There are many different reasons this happens: due to economics, need for care, the housing shortage,  sometimes a combination of factors drive the choice. Anyone who has done it by default or desire knows it is can be a challenge, very complicated and equally rewarding. Remarkably this trend is not just older parents moving in with their children, but according to the Pew Research Center:

"In recent years, young adults have been the age group most likely to live in multigenerational households (previously, it had been adults ages 85 and older). Among 25- to 29-year-olds in 2016, 33% were residents of such households. Among a broader group of young adults, those ages 18 to 34, living with parents surpassed other living arrangements in 2014 for the first time in more than 130 years."

"But even among some other age groups, at least a fifth live with multiple generations under one roof, including Americans ages 55 to 64 (24% in 2016) and 65 and older (21%). The rise in multigenerational living among these older Americans is one reason why fewer now live alone than did in 1990."

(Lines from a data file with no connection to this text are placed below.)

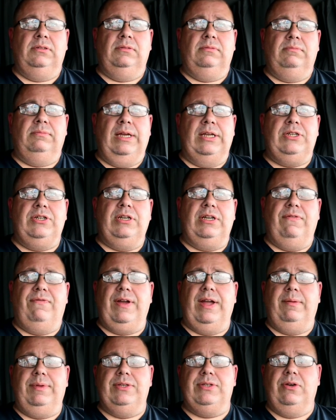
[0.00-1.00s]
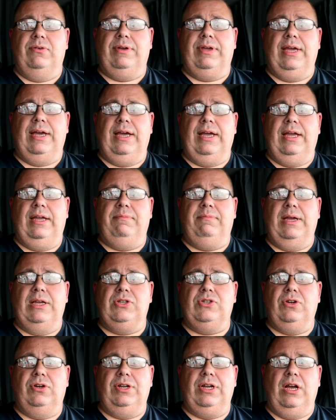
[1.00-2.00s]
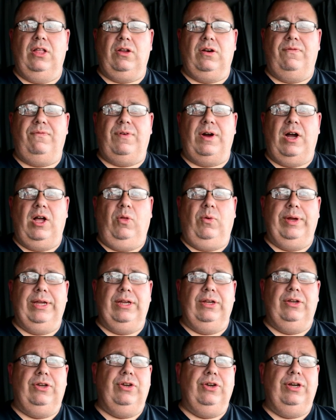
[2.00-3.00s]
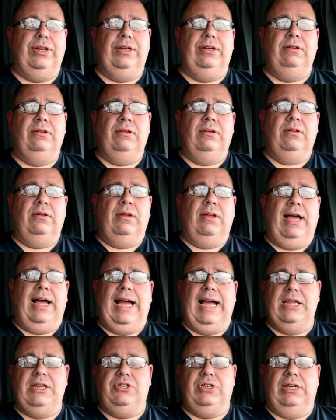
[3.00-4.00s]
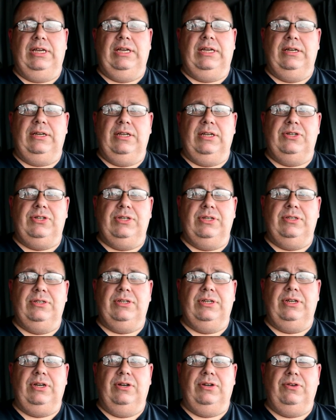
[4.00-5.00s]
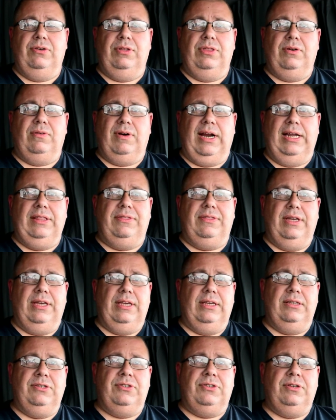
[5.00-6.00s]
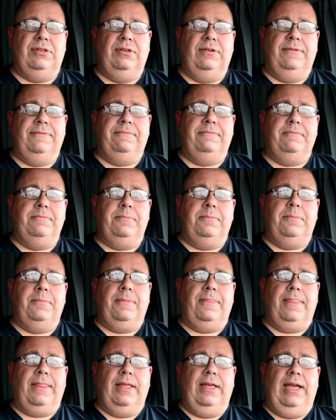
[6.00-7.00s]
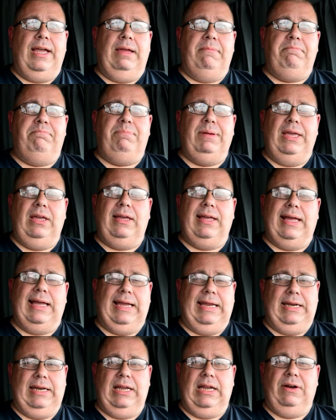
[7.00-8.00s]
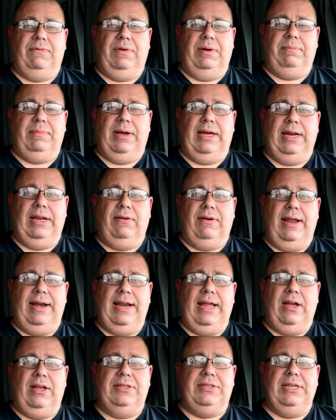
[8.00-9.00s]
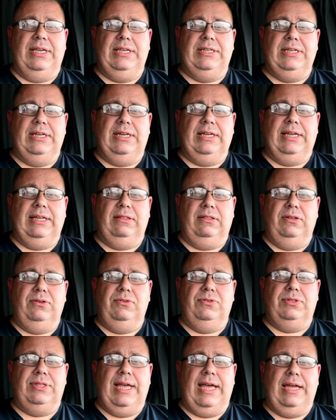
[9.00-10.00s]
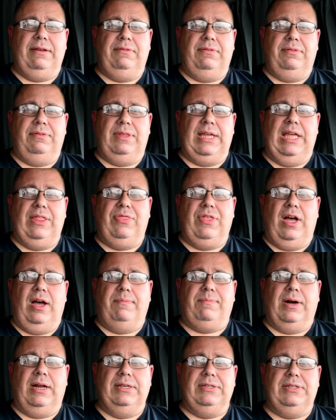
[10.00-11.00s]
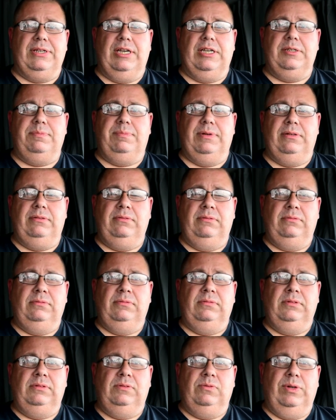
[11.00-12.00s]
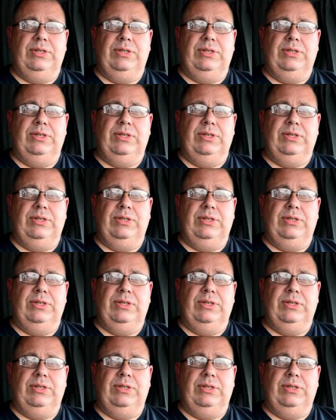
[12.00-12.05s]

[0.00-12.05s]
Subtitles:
Make sure your family's okay. Make sure y'all are following good hygiene conditions and you're doing the right things. And be kind to everybody. Right now it's easy to lose that thought process, but we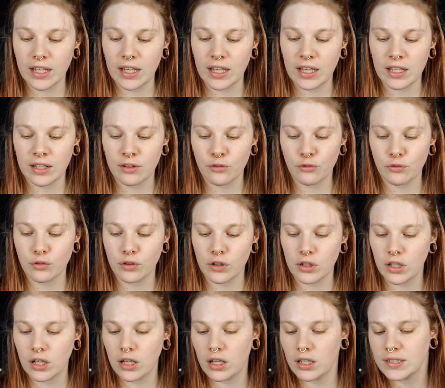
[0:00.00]
And
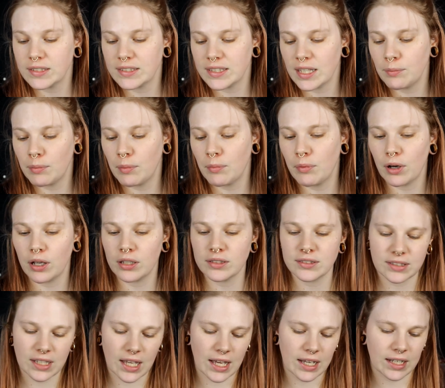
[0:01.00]
for Cyber
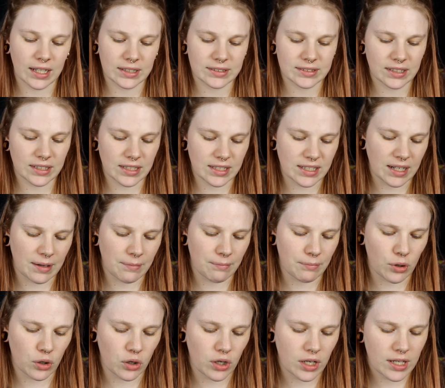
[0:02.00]
Bronze I got
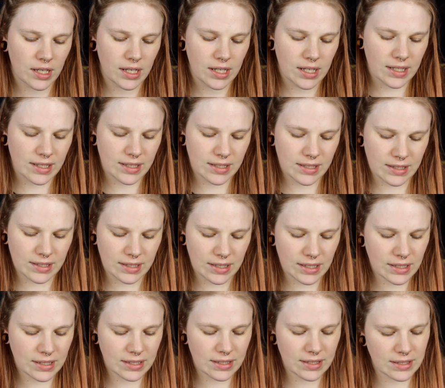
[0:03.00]
number
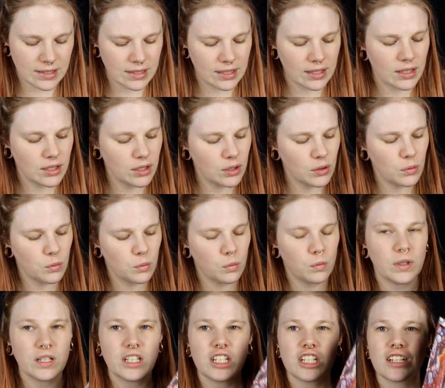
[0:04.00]
six,
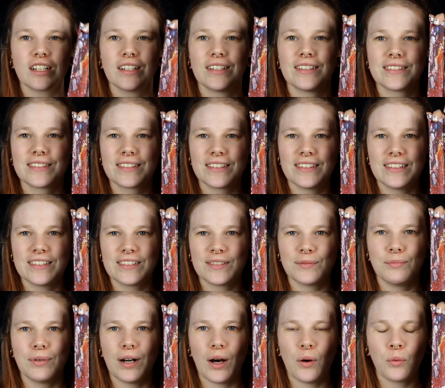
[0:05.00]
which is this
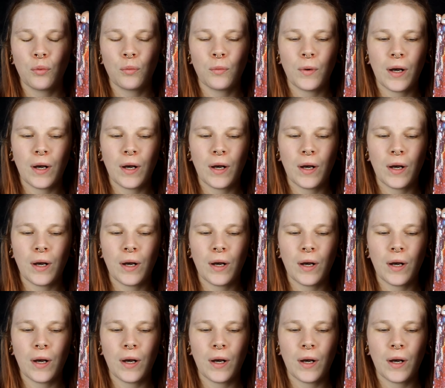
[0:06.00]
brown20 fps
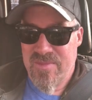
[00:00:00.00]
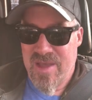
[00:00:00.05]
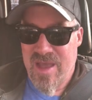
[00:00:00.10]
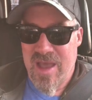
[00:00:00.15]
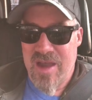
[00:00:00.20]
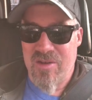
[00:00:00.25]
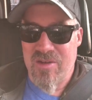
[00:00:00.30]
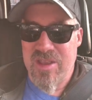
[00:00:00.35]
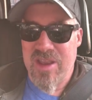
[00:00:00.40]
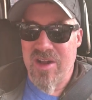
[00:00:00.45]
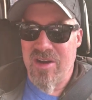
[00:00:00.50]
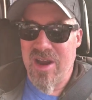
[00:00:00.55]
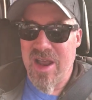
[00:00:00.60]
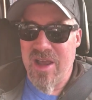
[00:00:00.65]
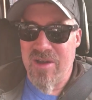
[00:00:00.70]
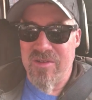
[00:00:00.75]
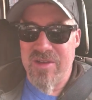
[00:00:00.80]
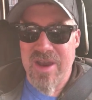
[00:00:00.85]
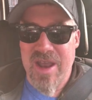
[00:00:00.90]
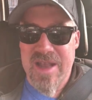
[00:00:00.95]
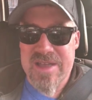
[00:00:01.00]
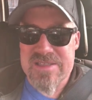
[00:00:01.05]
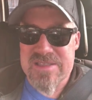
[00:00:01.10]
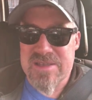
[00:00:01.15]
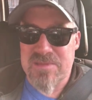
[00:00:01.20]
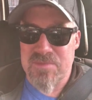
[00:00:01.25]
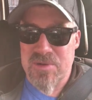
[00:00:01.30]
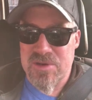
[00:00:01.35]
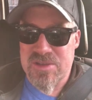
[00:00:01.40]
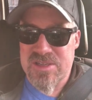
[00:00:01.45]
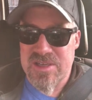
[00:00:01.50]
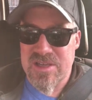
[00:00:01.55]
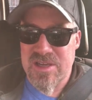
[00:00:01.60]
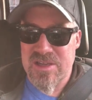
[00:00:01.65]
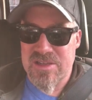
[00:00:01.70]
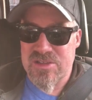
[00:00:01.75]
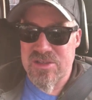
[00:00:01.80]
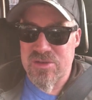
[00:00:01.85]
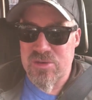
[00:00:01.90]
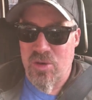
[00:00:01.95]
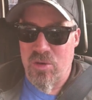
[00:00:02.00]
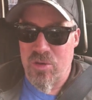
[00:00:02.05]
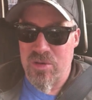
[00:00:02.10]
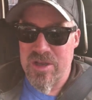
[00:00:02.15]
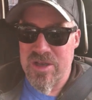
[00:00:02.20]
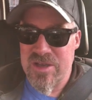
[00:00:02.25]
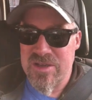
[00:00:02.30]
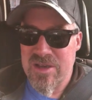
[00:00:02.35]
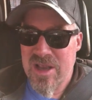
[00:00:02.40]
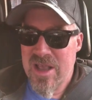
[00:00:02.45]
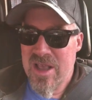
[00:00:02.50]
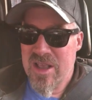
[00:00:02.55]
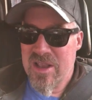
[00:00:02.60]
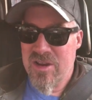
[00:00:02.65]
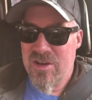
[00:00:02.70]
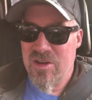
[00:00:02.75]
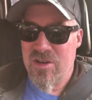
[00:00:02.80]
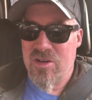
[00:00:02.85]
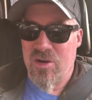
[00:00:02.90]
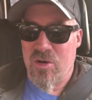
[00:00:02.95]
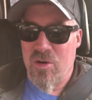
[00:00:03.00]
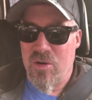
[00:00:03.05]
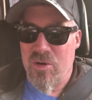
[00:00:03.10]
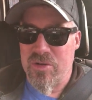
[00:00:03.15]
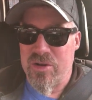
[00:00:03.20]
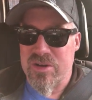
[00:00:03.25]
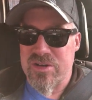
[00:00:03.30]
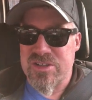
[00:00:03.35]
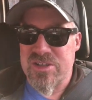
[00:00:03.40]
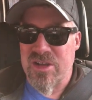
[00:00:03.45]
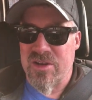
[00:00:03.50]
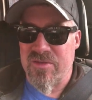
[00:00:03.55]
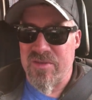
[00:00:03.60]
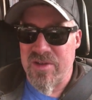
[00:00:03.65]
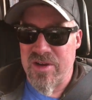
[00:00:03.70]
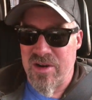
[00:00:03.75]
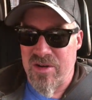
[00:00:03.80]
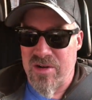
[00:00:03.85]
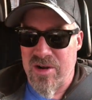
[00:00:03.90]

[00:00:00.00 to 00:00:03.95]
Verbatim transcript: I don't care how nice the person is who's holding your gold, your silver, yourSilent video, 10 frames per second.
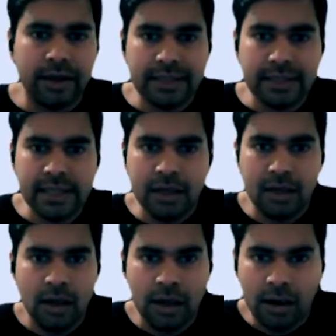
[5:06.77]
Let's
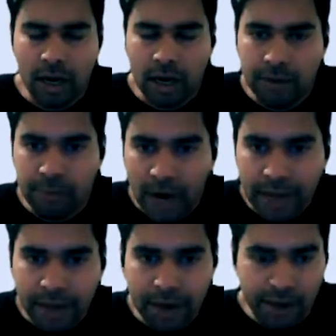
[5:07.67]
see
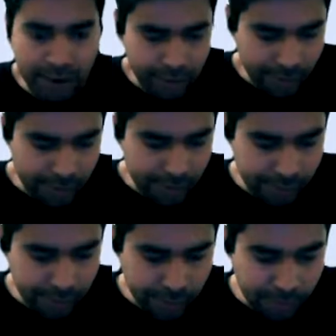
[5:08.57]
why
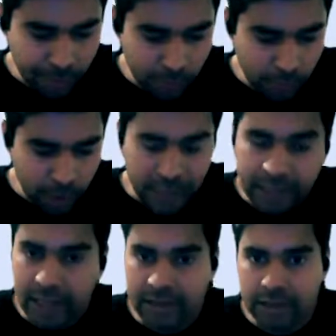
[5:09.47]

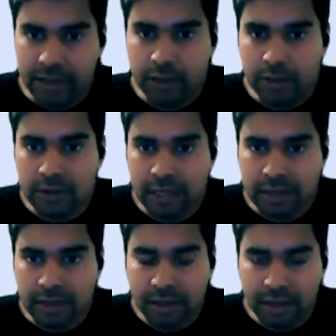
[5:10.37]
why the existing tools
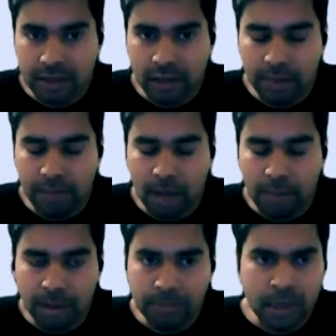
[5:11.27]
doesn't really solve the
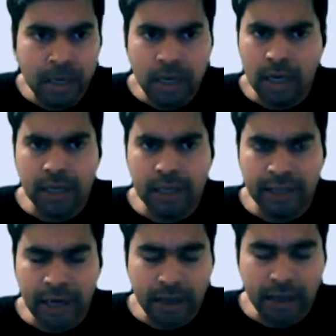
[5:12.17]
problem.
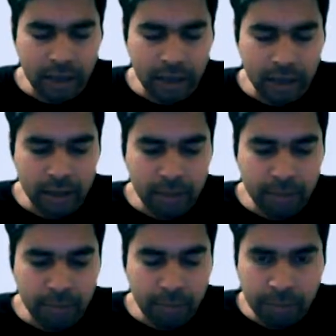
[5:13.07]
There are,
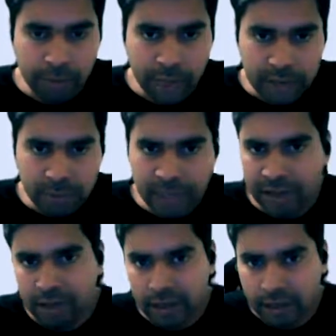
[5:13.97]
as you might
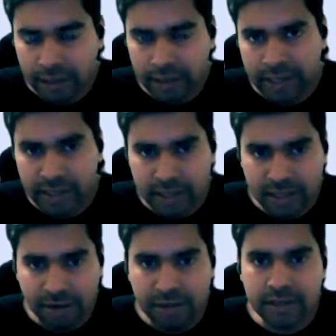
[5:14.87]
have heard, data
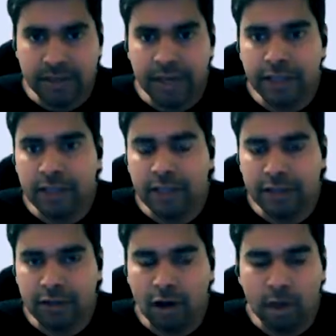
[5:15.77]
discovery is
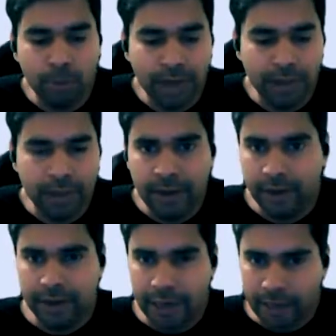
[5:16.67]
traditionally solved with
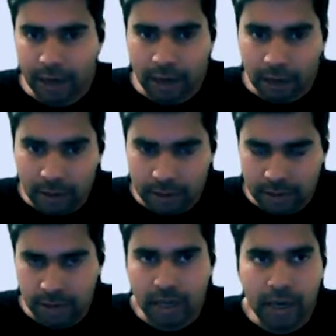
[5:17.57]
data
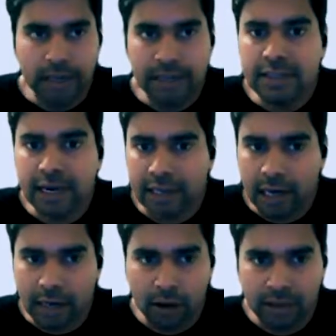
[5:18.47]
catalogs, and these data
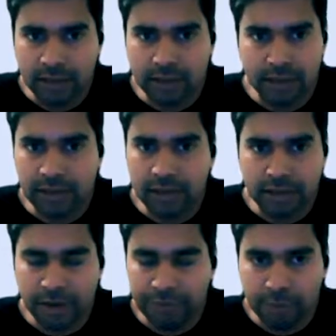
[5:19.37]
catalogs
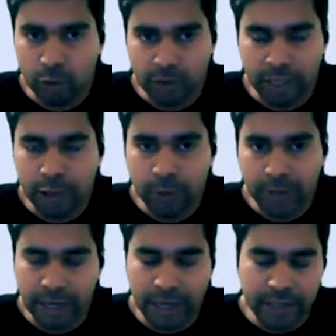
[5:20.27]
existed for more than 2
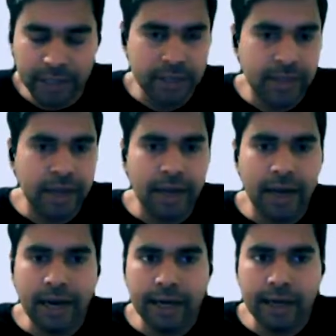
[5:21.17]
decades,
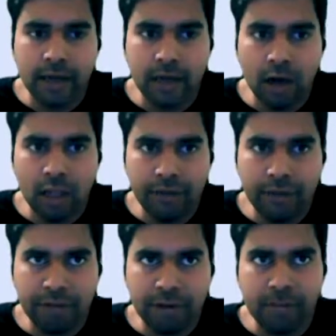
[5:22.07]
and all the
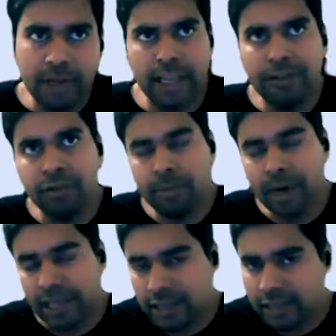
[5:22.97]
way from like
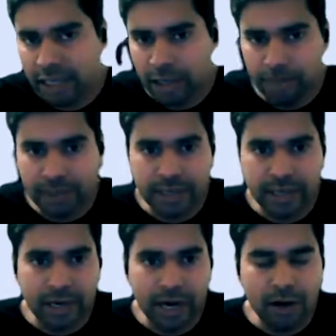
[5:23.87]
Informatica's enterprise
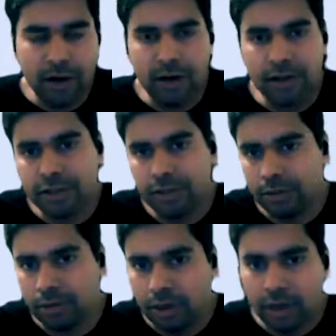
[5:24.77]
data catalogs
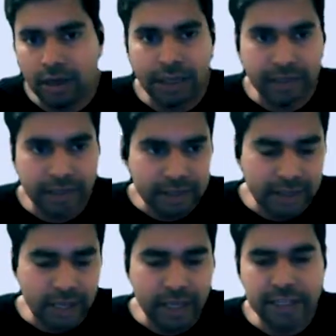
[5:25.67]
to like the
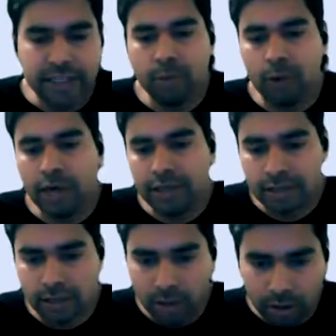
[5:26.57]
recent Elation
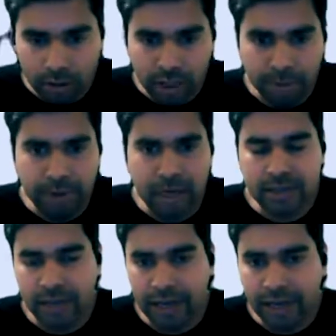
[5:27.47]
ones or
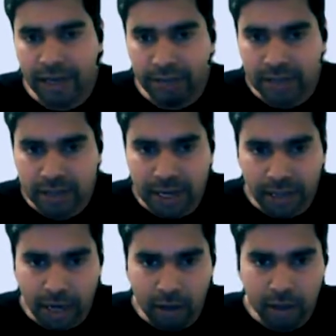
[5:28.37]
Colibras, like any of these
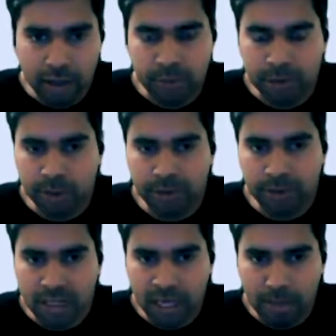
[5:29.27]
data catalogs
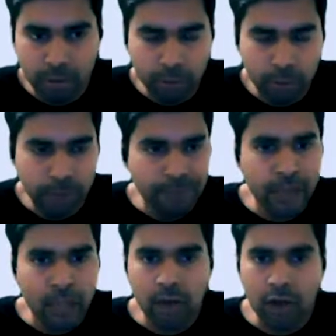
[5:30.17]
which came through.
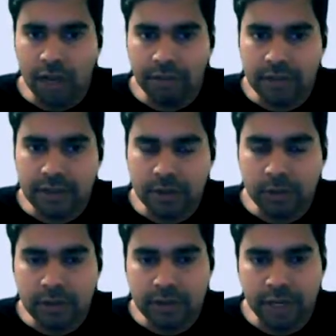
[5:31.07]
A lot of these
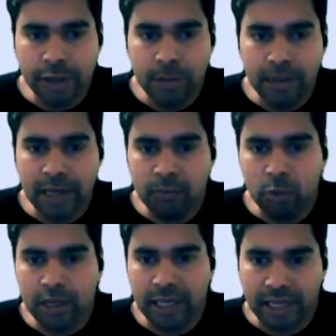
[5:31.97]
tools tend to be like
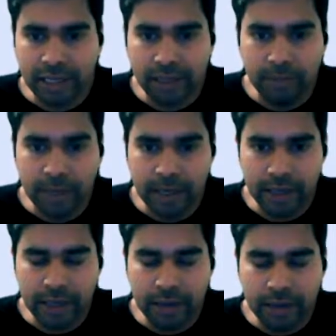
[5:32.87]
more technical
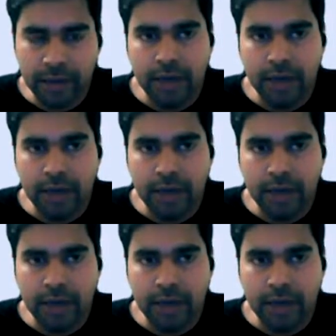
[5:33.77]
metadata.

Whether it is your adult children or your parents moving in: you'll need space!

Across the country individuals and municipalities are making strides to create more and more affordable housing. If you live, as I do in a city with a crazy real estate market that is getting crazier, you know that affordability is only one part of the problem. Availability can be as great an obstacle to being able to live near your loved ones rather than with them.  

  Where I live in New England triple-deckers once housed three generations of one family. The youngest members on the top floors, as parents aged they would take the apartment with the fewest stairs and the easiest access to the street. There are a few communities where this is still the way these wonderful 3 story houses are occupied. However, more often than not in a hot housing market these become condos. 

As both communities and families search for solutions to this lack of availability and affordability,  there are many old and novel housing concepts being created or recreated. One is the approval by some municipalities of alternative dwelling units. This can be any additional housing on the same lot for example:       

        A Garage Apartment

        A Tiny House       

        A Basement Apartment

This can work beautifully if someone already owns a home with property to spare. 

However you manage it if you are now living with two or three generations know that you are in very good ( and growing) company.